Title image is Scandinavia at night. Astronauts aboard the International Space Station took this image of southern Scandinavia just before midnight under a full moon. It shows a green aurora to the north. Image credit: NASA
Where is space? Well, up, of course. But, how far? Well, that’s where the answers start to vary. A lawyer will simply tell you there is no definition, and the US have been keen to avoid defining one. You might think that we engineers and scientists have an agreed technical definition. And we do. It’s definitely 100km. But it might be 80km. Or, maybe some other number if you use imperial units.
So, can we try to define where space is? In aeronautics, the presence of an atmosphere is critical. In astronautics its absence is critical. So, the great Hungarian engineer and physicist, Theodore von Kármán believed a clear distinction could and should be made, and so in the early 1950’s, with his co-workers, he undertook the task of defining the respective terms.
As altitude increases the air gets thinner, that is, atmospheric density decreases.
If we now consider the flight of an aeroplane, this flight is controlled by interaction with air. That is, by the aerodynamic force of lift. For an aeroplane to maintain steady level flight, controlled by aerodynamic forces, its speed must increase as altitude increases, because the air is getting thinner.
At some point the required speed will become faster than the speed required to orbit the Earth and aerodynamic forces are no longer required to maintain flight. The opposite is true for astronautics.
In 1956, von Kármán and his co-workers determined that this transition would occur at an altitude of 83.6km, and set this as the altitude limit that a plane could fly to.
Presentation of the National Medal of Science to Dr. Theodore von Kármán, February 1963.A few years later, around 1960, the Fédération Aéronautique Internationale, FAI, adopted this logic to define spaceflight as above 100km altitude. Presumably, 100km was simply an easier number to work with.
The FAI, who administrate aeronautics records, then created a new category of “flying machine” named a “spacecraft”, which would have separate records to aircraft. Section 8 of the FAI Sporting Code defines the nominal boundary to space as the von Kármán ellipsoid, a curve, above the surface of the Earth at 100km altitude. Often simply called the Kármán line.
A spacecraft is a vehicle or vessel designed to operate beyond the von Kármán ellipsoid. By extension of this definition, crafts such as rovers, landers and atmospheric probes are also termed spacecraft. Note that the plural of spacecraft is spacecraft.

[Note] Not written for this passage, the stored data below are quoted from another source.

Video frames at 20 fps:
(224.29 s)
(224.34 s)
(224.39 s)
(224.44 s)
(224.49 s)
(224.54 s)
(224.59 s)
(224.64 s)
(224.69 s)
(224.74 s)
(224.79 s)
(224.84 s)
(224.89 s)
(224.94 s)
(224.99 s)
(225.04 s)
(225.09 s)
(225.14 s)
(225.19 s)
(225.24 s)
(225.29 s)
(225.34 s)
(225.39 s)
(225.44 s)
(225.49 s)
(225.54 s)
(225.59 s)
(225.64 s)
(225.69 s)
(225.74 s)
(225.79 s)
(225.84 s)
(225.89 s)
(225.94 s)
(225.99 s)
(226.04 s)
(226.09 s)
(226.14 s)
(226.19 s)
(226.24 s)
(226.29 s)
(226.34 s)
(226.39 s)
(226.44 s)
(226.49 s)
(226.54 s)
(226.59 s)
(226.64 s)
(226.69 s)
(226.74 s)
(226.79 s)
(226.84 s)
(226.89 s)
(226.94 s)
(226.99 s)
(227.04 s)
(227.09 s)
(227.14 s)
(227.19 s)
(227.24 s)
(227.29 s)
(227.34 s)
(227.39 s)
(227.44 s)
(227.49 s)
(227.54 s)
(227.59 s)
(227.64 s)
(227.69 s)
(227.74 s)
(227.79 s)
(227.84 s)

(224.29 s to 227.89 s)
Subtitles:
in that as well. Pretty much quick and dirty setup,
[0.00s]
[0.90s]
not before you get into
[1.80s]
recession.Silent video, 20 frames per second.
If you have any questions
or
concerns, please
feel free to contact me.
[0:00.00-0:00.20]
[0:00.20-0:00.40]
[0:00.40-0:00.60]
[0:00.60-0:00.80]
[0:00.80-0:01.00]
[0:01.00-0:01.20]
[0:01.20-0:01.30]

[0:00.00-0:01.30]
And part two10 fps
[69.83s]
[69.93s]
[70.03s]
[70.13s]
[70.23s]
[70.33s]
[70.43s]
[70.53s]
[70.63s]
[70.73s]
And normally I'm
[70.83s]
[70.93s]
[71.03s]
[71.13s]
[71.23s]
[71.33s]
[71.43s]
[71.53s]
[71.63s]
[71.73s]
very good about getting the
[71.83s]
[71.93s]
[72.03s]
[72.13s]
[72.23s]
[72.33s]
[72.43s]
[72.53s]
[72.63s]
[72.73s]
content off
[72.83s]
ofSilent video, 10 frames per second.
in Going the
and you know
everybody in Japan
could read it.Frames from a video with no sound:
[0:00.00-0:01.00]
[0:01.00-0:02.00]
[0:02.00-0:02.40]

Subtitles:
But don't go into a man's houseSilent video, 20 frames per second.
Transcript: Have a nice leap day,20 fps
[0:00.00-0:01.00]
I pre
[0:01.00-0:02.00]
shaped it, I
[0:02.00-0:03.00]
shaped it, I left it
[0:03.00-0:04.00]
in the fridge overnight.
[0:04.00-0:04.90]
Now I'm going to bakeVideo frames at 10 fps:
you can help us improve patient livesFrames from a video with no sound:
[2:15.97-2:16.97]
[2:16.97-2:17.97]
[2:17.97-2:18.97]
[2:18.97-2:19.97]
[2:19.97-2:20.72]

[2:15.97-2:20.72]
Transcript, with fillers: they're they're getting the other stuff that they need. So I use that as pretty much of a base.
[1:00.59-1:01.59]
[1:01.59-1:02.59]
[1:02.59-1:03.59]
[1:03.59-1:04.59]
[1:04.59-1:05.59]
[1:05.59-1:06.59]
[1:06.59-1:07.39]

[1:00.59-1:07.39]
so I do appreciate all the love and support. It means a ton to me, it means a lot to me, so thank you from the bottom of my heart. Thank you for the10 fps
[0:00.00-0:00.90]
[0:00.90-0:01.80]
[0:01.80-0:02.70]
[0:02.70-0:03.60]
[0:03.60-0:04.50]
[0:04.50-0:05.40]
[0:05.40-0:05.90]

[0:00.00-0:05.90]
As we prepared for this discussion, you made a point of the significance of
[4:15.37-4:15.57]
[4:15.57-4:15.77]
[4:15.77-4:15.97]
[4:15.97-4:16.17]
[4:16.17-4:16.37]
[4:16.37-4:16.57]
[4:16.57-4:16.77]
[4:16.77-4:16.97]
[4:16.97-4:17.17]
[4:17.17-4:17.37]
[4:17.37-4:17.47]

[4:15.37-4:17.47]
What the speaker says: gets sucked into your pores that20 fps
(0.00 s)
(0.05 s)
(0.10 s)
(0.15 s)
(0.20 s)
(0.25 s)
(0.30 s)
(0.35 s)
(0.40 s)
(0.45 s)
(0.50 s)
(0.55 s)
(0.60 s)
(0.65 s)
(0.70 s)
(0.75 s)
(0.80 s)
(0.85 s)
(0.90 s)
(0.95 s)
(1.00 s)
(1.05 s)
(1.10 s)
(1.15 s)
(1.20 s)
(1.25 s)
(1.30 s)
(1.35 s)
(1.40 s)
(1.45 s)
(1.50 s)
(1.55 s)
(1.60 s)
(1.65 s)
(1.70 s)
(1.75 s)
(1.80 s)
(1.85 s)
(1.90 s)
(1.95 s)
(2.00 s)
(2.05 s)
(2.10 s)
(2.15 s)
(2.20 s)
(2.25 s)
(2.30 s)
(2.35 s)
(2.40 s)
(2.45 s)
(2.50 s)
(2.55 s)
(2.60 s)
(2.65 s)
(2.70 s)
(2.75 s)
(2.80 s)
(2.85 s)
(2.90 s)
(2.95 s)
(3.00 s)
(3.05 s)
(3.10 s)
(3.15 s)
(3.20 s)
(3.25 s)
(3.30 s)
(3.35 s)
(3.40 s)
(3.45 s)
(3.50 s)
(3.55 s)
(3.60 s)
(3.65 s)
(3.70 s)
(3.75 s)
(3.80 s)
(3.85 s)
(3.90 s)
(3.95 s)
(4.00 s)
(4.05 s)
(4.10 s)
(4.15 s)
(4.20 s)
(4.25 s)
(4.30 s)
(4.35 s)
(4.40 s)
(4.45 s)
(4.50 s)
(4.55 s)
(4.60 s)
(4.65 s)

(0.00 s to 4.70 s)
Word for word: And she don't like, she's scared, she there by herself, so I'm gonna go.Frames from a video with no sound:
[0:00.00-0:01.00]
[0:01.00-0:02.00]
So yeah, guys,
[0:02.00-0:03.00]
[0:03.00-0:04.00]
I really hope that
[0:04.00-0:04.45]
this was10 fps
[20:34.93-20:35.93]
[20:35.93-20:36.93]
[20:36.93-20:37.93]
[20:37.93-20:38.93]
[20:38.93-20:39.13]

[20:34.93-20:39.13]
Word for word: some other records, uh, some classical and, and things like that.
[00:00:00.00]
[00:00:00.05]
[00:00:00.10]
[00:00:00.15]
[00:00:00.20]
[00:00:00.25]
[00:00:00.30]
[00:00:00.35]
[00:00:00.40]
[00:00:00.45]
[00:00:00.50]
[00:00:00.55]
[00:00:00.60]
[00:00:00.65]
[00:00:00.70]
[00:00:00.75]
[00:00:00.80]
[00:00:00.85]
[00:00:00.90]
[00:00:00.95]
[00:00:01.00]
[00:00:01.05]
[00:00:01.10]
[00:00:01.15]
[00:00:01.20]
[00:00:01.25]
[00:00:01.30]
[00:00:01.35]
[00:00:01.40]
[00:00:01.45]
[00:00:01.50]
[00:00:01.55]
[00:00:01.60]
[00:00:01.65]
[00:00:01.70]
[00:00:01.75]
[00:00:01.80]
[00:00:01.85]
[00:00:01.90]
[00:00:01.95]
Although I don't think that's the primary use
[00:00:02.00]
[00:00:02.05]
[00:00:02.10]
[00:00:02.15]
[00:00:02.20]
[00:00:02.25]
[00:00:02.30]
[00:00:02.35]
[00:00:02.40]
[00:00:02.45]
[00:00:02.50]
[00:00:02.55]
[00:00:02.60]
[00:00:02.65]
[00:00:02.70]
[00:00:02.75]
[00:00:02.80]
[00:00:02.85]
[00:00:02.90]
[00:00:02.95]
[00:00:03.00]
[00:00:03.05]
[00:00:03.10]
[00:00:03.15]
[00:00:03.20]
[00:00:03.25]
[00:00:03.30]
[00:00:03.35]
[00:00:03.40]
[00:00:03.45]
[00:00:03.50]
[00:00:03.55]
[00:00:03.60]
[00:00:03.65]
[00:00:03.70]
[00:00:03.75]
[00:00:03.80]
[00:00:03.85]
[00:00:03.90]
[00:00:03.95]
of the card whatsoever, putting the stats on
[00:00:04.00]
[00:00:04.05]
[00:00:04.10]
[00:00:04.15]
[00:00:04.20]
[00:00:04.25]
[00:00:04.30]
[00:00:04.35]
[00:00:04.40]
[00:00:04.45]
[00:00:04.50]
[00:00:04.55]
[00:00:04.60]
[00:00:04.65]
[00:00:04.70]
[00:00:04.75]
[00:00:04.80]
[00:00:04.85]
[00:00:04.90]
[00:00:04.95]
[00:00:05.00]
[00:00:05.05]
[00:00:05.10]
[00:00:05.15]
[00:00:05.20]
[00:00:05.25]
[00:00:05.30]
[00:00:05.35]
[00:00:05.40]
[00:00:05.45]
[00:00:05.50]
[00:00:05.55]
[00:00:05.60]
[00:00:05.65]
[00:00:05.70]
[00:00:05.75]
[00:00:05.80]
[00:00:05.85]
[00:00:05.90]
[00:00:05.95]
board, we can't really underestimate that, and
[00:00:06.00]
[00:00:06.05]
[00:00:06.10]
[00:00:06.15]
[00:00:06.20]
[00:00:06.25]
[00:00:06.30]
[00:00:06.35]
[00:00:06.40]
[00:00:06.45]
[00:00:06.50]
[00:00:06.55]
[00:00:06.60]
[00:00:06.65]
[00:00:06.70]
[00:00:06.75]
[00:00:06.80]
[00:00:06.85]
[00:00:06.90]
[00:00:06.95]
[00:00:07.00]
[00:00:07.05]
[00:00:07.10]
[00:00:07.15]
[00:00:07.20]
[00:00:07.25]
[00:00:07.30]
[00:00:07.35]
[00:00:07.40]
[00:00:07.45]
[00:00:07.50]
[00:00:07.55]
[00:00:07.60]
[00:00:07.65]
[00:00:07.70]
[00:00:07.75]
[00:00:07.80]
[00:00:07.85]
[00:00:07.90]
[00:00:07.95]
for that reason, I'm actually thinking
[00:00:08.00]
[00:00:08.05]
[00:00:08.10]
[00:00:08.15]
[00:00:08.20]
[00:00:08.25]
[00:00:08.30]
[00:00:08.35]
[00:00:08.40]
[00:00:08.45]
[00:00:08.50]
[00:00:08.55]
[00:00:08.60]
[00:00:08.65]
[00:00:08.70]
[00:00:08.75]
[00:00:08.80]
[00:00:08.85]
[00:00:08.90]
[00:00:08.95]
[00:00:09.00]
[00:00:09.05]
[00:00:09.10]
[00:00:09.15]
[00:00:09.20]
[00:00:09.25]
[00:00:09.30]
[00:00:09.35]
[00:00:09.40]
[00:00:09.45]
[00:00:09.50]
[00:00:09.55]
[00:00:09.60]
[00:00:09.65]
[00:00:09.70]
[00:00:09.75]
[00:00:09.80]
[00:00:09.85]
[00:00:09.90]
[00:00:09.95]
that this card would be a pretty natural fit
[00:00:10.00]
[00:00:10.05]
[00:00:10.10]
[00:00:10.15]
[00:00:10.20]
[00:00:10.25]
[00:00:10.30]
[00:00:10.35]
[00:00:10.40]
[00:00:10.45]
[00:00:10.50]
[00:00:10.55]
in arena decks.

However, not everyone uses this definition of space. In the US, the limit is set as 50 miles (80.5km), the altitude required to gain Astronaut Wings, correctly the United States Astronaut Badge. Another convenient number, but one that is much closer to von Kármán’s original calculation. And, work in 2018 using atmospheric density data collected since von Kármán’s original work, concluded that the boundary should perhaps be 80km.
So, yes. The only thing we all agree on is that space is up. The useful legal ambiguity of where space begins makes it difficult to show wrong doing. But as space tourism and commercial spaceflight become more common it is increasingly likely that a legal definition will become desirable, and even required, allowing governments to regulate and, perhaps, tax such activities.